SteemIt’s CEO Ned Scott doesn’t believe in censorship; a stance that has won him and his platform fans in recent months.
The appeal of video platform, DTube, which runs on the Steem blockchain database, is almost directly tied to what many creators allege has been happening on YouTube for more than a year: the “YouTube Purge,” an alleged condemnation of right-wing political channels, pro-gun advocates and conspiracy theorists, that’s led to claims of censorship on Google’s video platform.
As YouTube attempts to crack down on content it deems hateful, bullying or promoting dangerous conspiracy theories, people are looking for alternatives. DTube is a decentralized video platform with little to no moderation that uses cryptocurrency and blockchain technology to pay its users. BitChute is similar, but whereas DTube takes much of its design inspiration from YouTube, BitChute looks like an older version of LiveLeaks. The creators of BitChute describe themselves as a “small team making a stand against Internet censorship because we believe it is the right thing to do.”
BitChute and DTube don’t rely on advertising revenue. Instead users can send peer-to-peer payments.
The front page of BitChute greets visitors with videos on very specific topics: Donald Trump, Hillary Clinton, censorship and conspiracy theories like “PizzaGate.” Conspiracy videos capitalize on recent tragedies, alleging that survivors of the Parkland high school shooting are crisis actors. DTube isn’t much different.
It’s the type of content that, if they were on YouTube, advertisers wouldn’t want their ads placed on. YouTube has filters for some of its biggest advertisers to help ensure their ads don’t appear on videos they don’t feel comfortable with. Those filters include “Tragedy and Conflict;” “Sensitive Social Issues;” “Sexually Suggestive Content;” “Sensational & Shocking;” and “Profanity & Rough Language,” according to CNN. YouTube isn’t taking these videos down. Type “PizzaGate” into YouTube’s search bar and you’ll find more than 205,000 results, but the chances of these videos being monetized are much slimmer.
SteemIt CEO Ned Scott told Polygon that because YouTube is so reliant on advertisers, the company has to worry about those concerns when thinking of how best to run its platform. SteemIt takes a different approach; one that DTube, which runs on Steem, seems to echo.

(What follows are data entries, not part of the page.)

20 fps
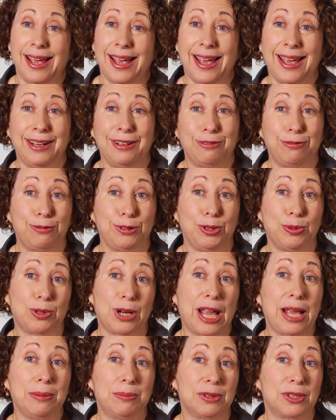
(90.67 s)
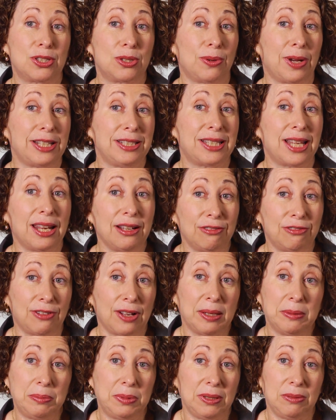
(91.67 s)
And if we were able to
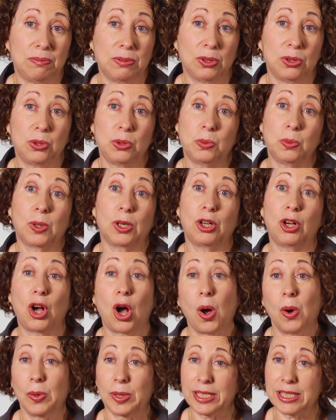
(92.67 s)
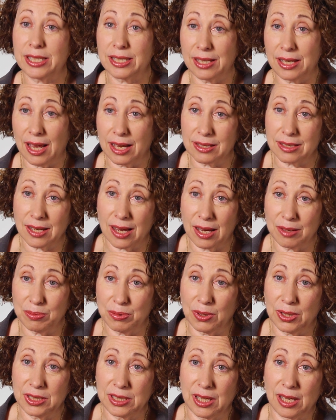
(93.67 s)
identify people who were going to get type
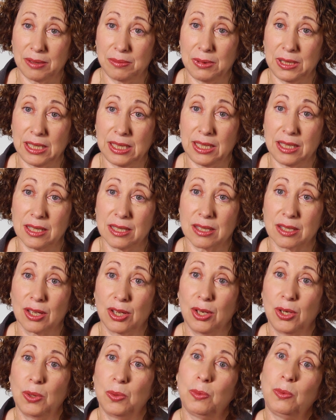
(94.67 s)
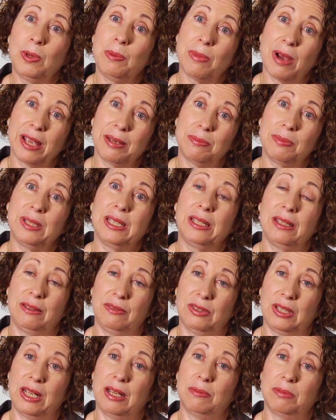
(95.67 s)
1 diabetes, we might be
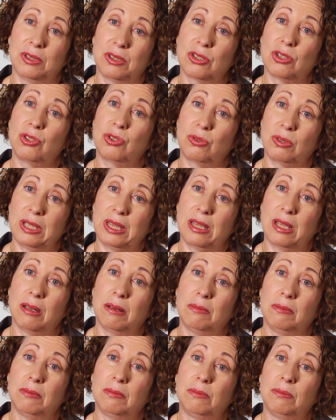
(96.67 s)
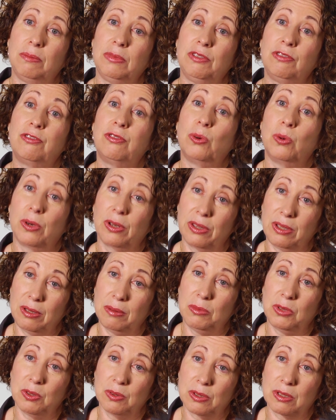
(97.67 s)
even able to treat them before the
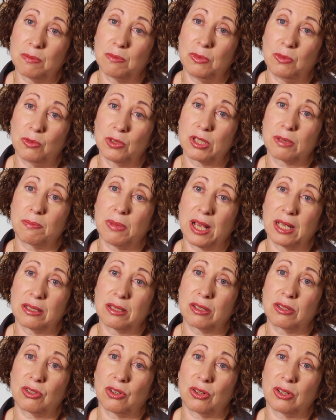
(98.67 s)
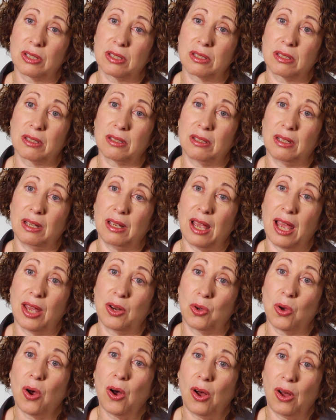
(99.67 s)
immune response starts at
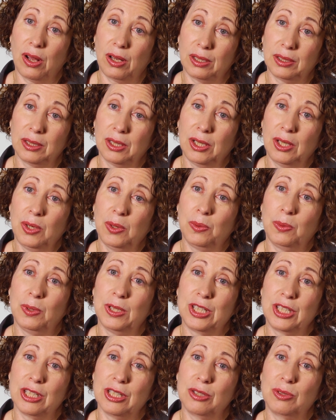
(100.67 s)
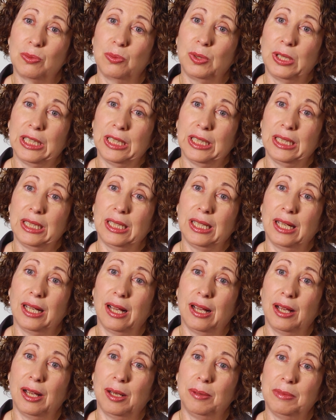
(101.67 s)
all, which is really
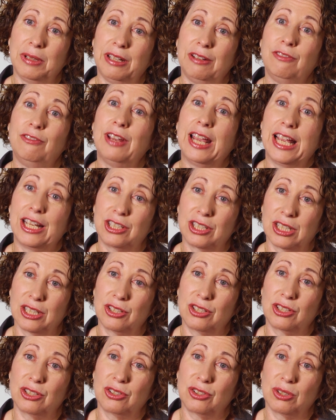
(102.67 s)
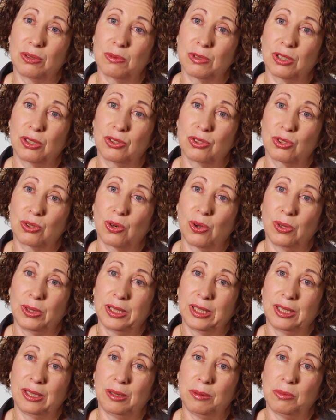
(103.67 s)
um, an advantage in terms of
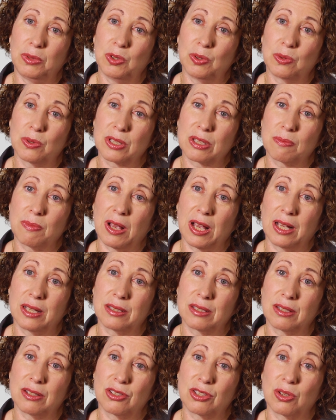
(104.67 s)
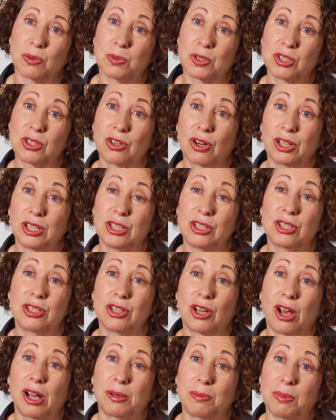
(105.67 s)
controlling the immune response. And so we're starting to
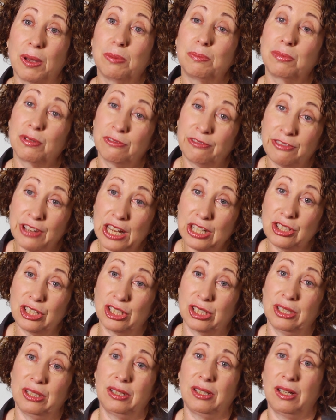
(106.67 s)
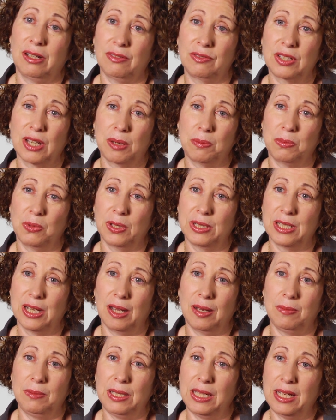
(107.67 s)
talk about prevention type 1
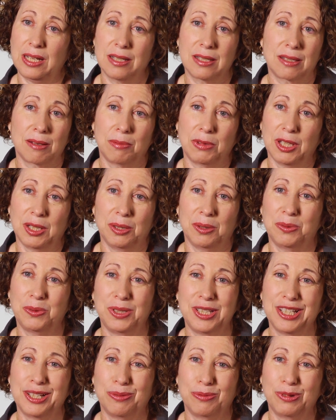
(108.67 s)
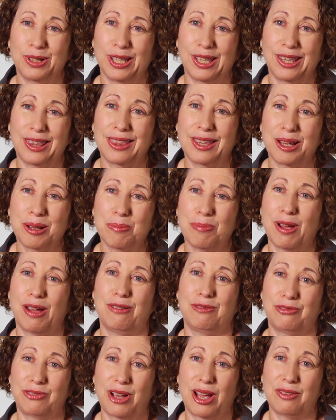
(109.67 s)
diabetes, something that we didn't really think
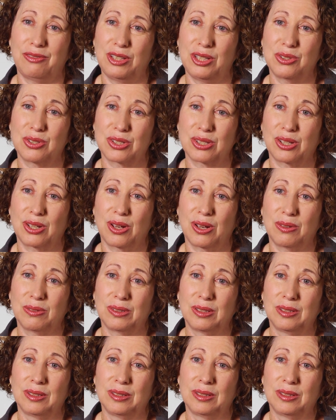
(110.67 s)
about five years ago.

“If someone reports a video for infringing on copyright, it’s our legal responsibility to take the video down and investigate, which we’ll do,” Scott said. “But we aren’t policing content.”
Thanks to their laissez faire moderation, DTube and BitChute are becoming home to controversial and disturbing topics. And some of DTube and BitChute’s biggest proponents are notable voices speaking out against the purge on YouTube.
SteemIt CEO Ned Scott sent Polygon a statement after this story was published, saying, “Steemit ensures the website is compliant, and that there are systems in place that allow things like hate speech to be flagged and removed.”